Clean Water Action was one of a dozen agencies that signed a letter to the DEP on January 25, 2013 with concerns that the agency's testing methods “lack transparency; result in the withholding of vital data from affected households and the public; force residents to potentially undergo prolonged exposure to contaminants that impact health; and delay action necessary to correct pollution of drinking water supplies.”

But concerns of environmental activists are not shared by all. The DEP’s approach to regulation and enforcement under drilling supporter Governor Tom Corbett has a lot to do with the boss’s political values of how much government should be overseeing private business. The oil and gas industry – provider of cheap abundant energy that we all demand – has been the long-time beneficiary of regulatory passes. For starters, the entire problem of determining what, how, and if chemicals affect water is prodigiously complicated by the fact that the industry is exempt from federal laws that require disclosure and regulations of chemicals injected into the ground, and also laws governing hazardous waste coming out. Corbett, who won election in 2010 partially on a platform to limit state regulations on the industry, has been praised by industry supporters who defend the DEP oversight as sufficient and responsible.

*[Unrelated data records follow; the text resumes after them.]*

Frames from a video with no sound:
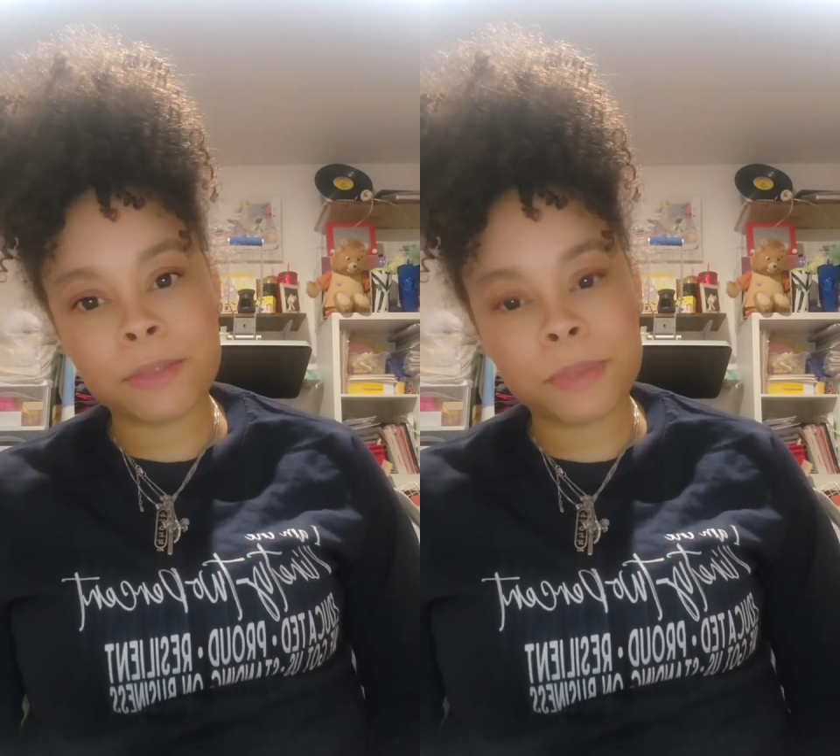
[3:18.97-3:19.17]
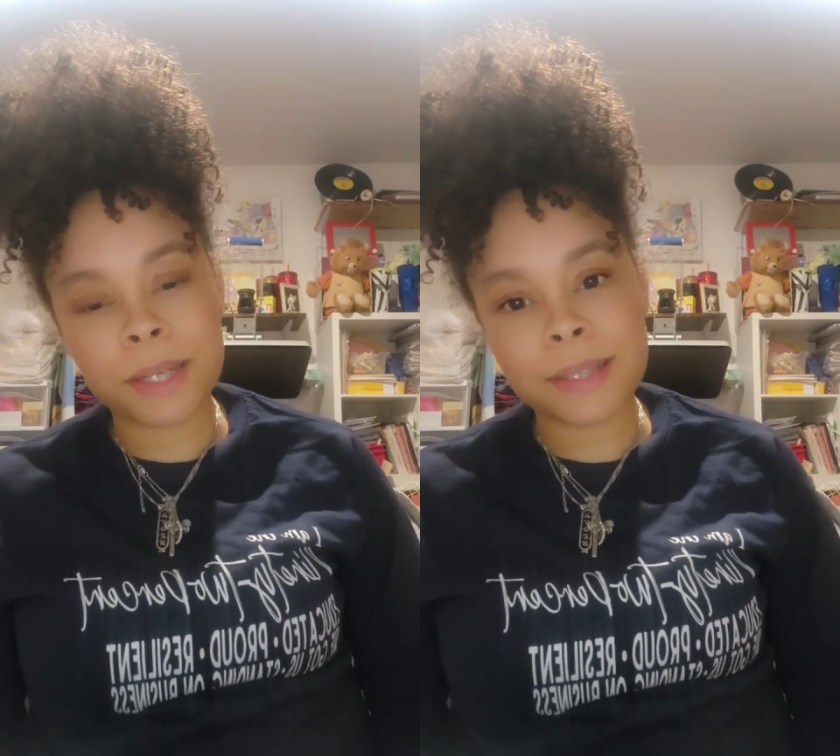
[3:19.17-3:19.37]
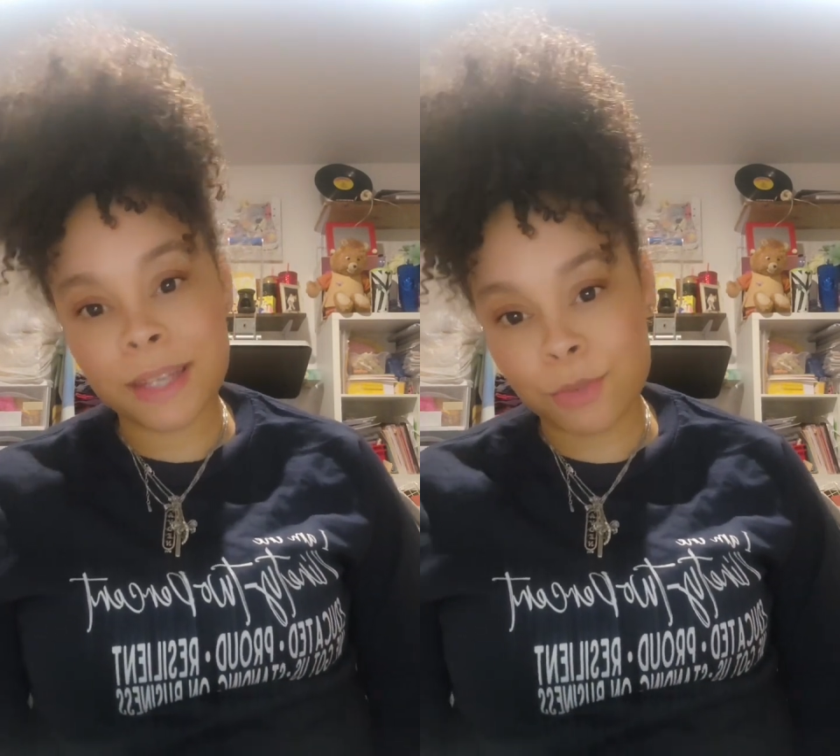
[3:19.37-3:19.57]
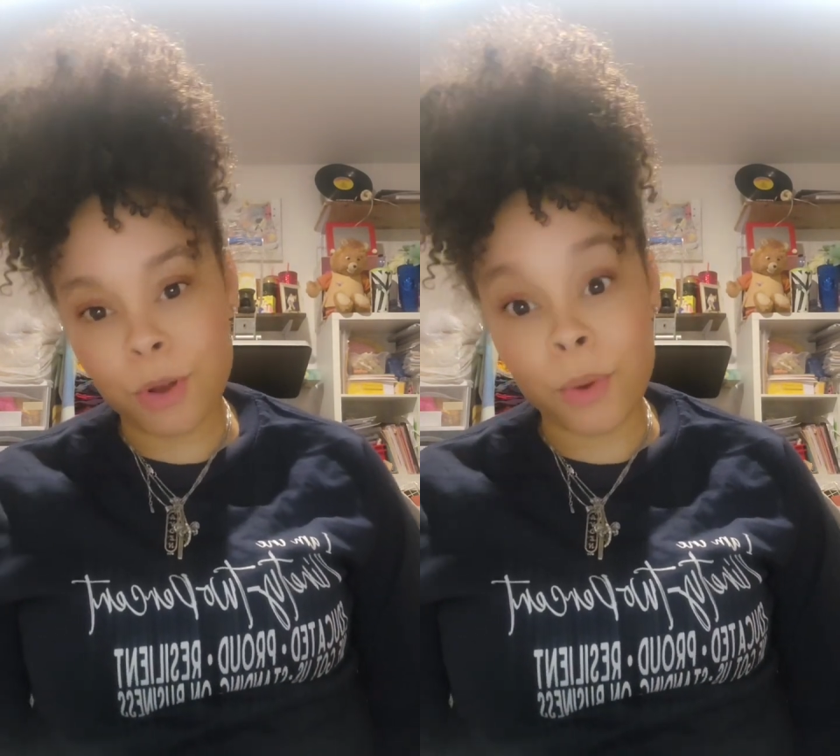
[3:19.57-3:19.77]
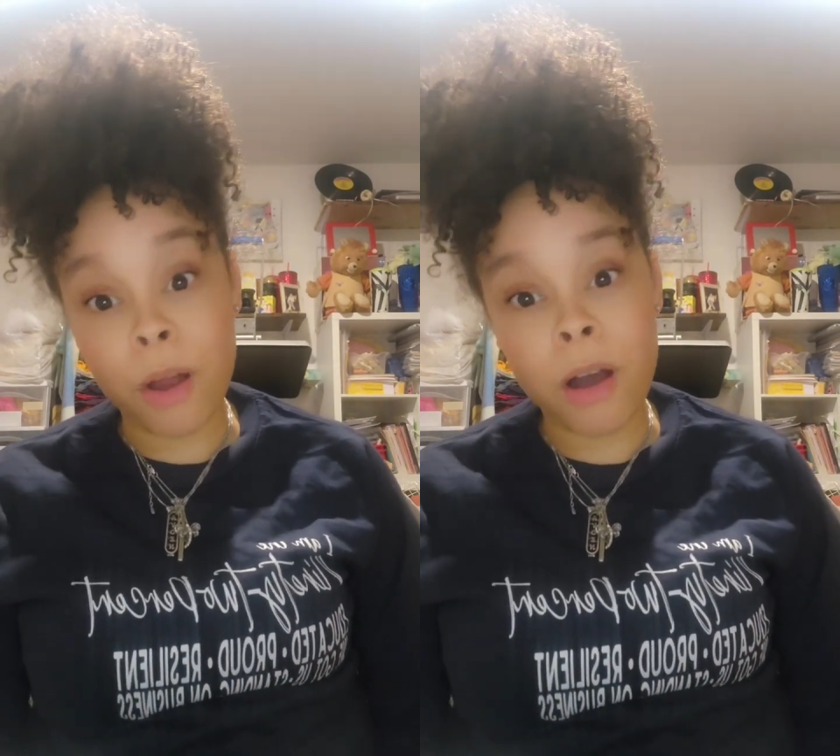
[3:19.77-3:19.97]
because that's where
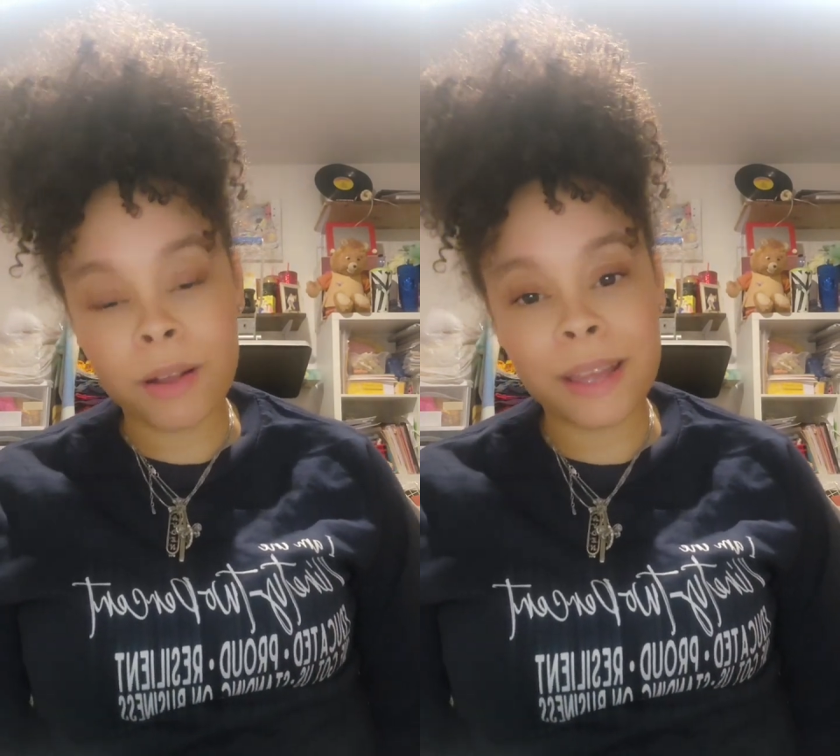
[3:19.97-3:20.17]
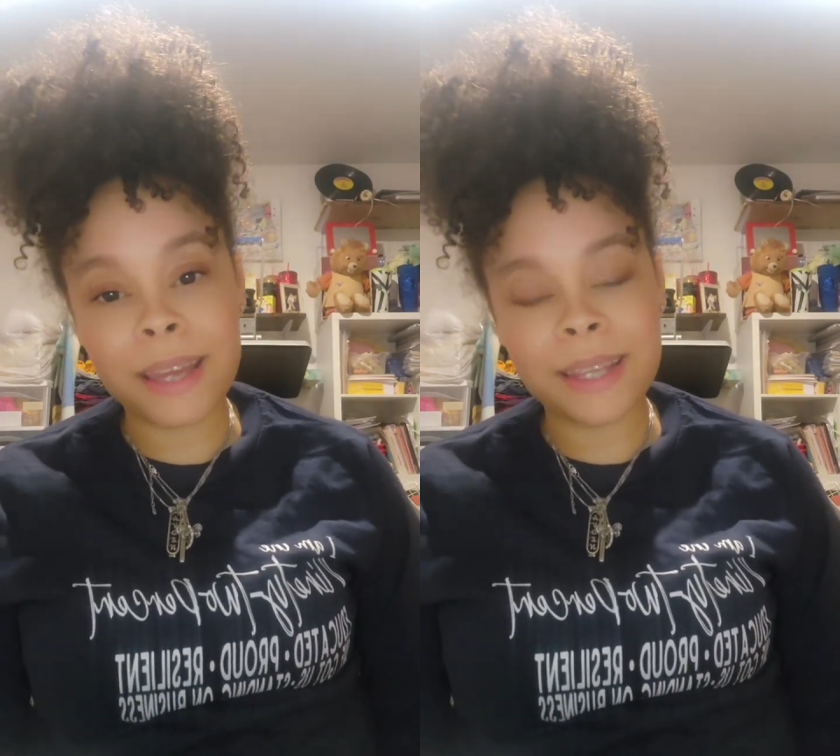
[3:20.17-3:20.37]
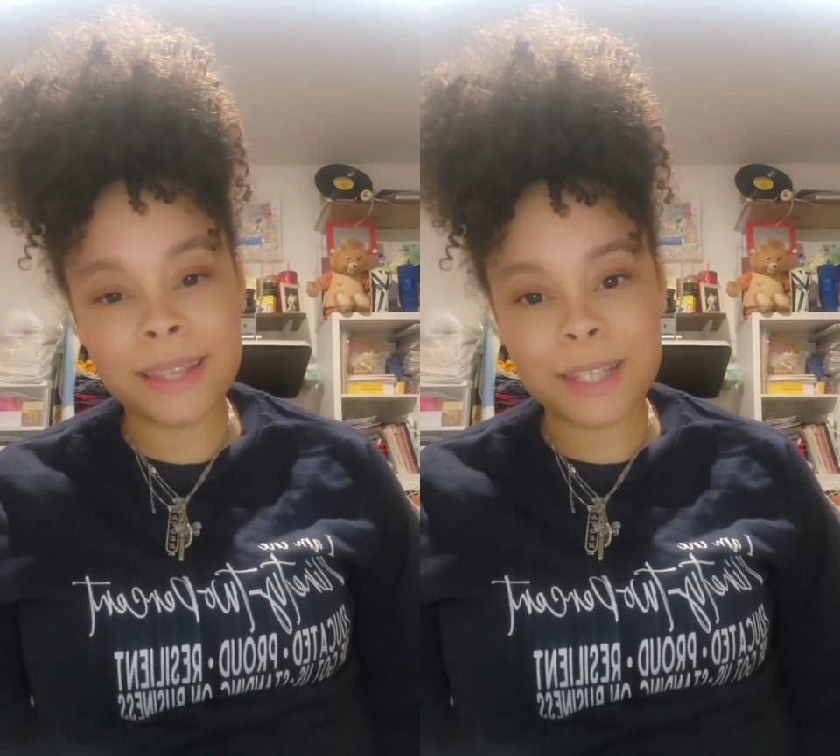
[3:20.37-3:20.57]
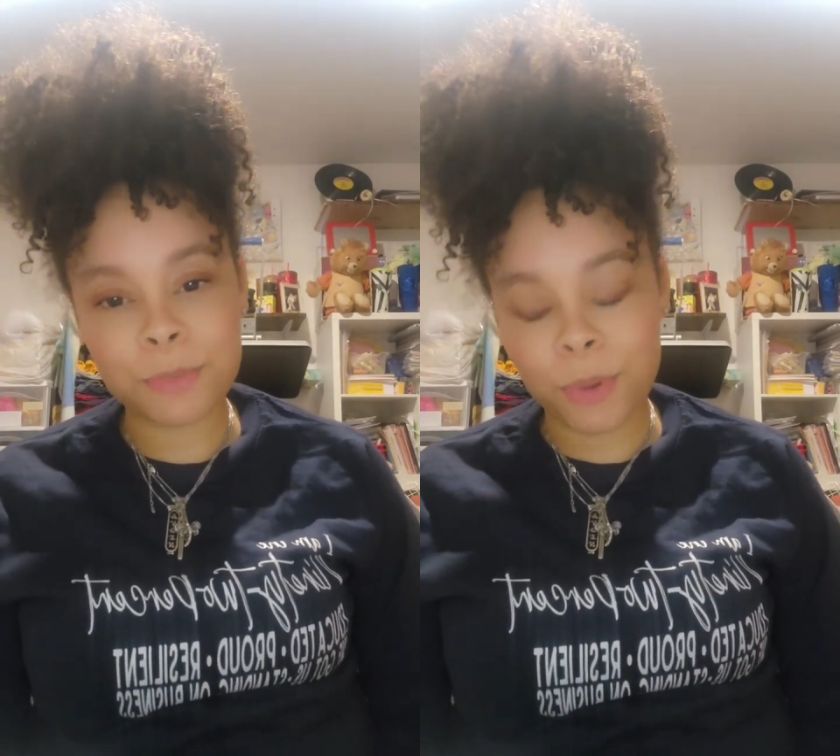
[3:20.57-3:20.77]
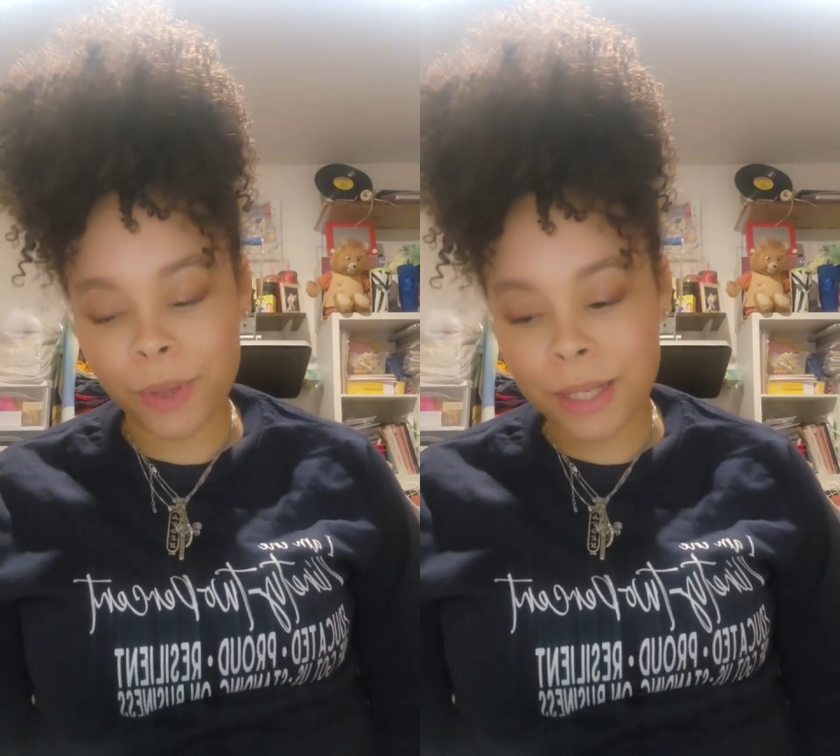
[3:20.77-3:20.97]
we're all at this
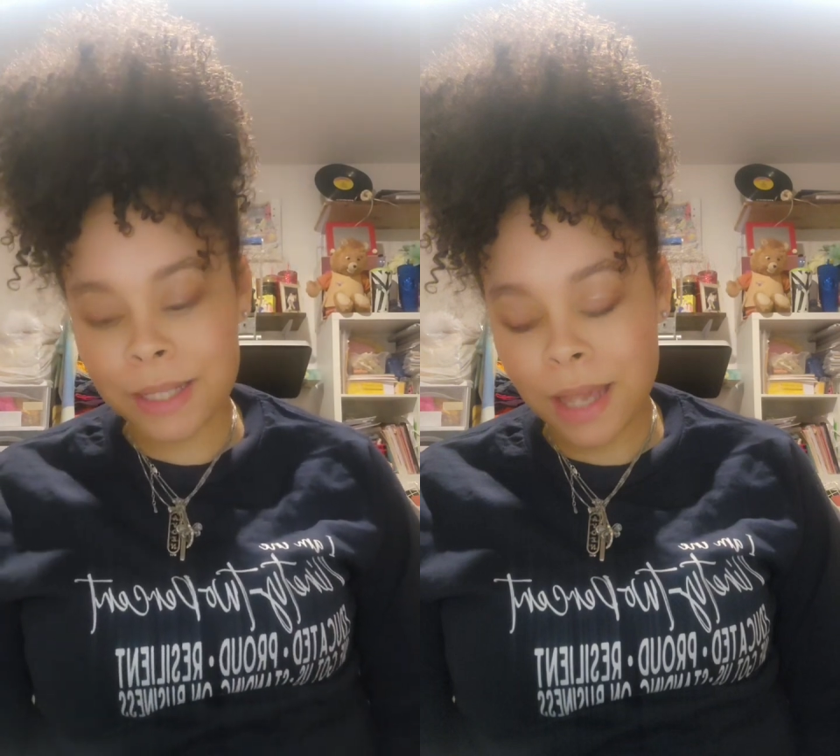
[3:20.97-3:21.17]
point.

No matter what it says, DePasquale’s report, coming in May, will likely be controversial due to the political volatility of the subject matter. In addition to the water-testing issue, the probe will “determine the adequacy and effectiveness of DEP’s monitoring of the handling, treatment and disposal of waste connected with shale gas development activity, including but not limited to systems and procedures for testing, tracking, treating, disposal, data collection and analysis, reuse and recycling, reporting, and response to adverse impact such as contamination.”

It’s sure to add a new wrinkle to the shale gas debate as the election year heats up, beginning with primaries among gubernatorial candidates who will likely have something to say about it. Those include John Hanger, a Democrat, who served as DEP Secretary under the Ed Rendell administration. Hanger is a gas supporter, but he is also in the pro-regulatory camp. As DEP chief he has been critical of – and sometimes at odds with -- certain companies he characterized as rogues. He has called on the DEP to reform its protocol to ensure a comprehensive data set of water test results gets to people who are potentially affected by drilling. The degree Hanger's message resonates with primary voters will be one of many tests of how much weight regulatory reform carries in the larger political equation.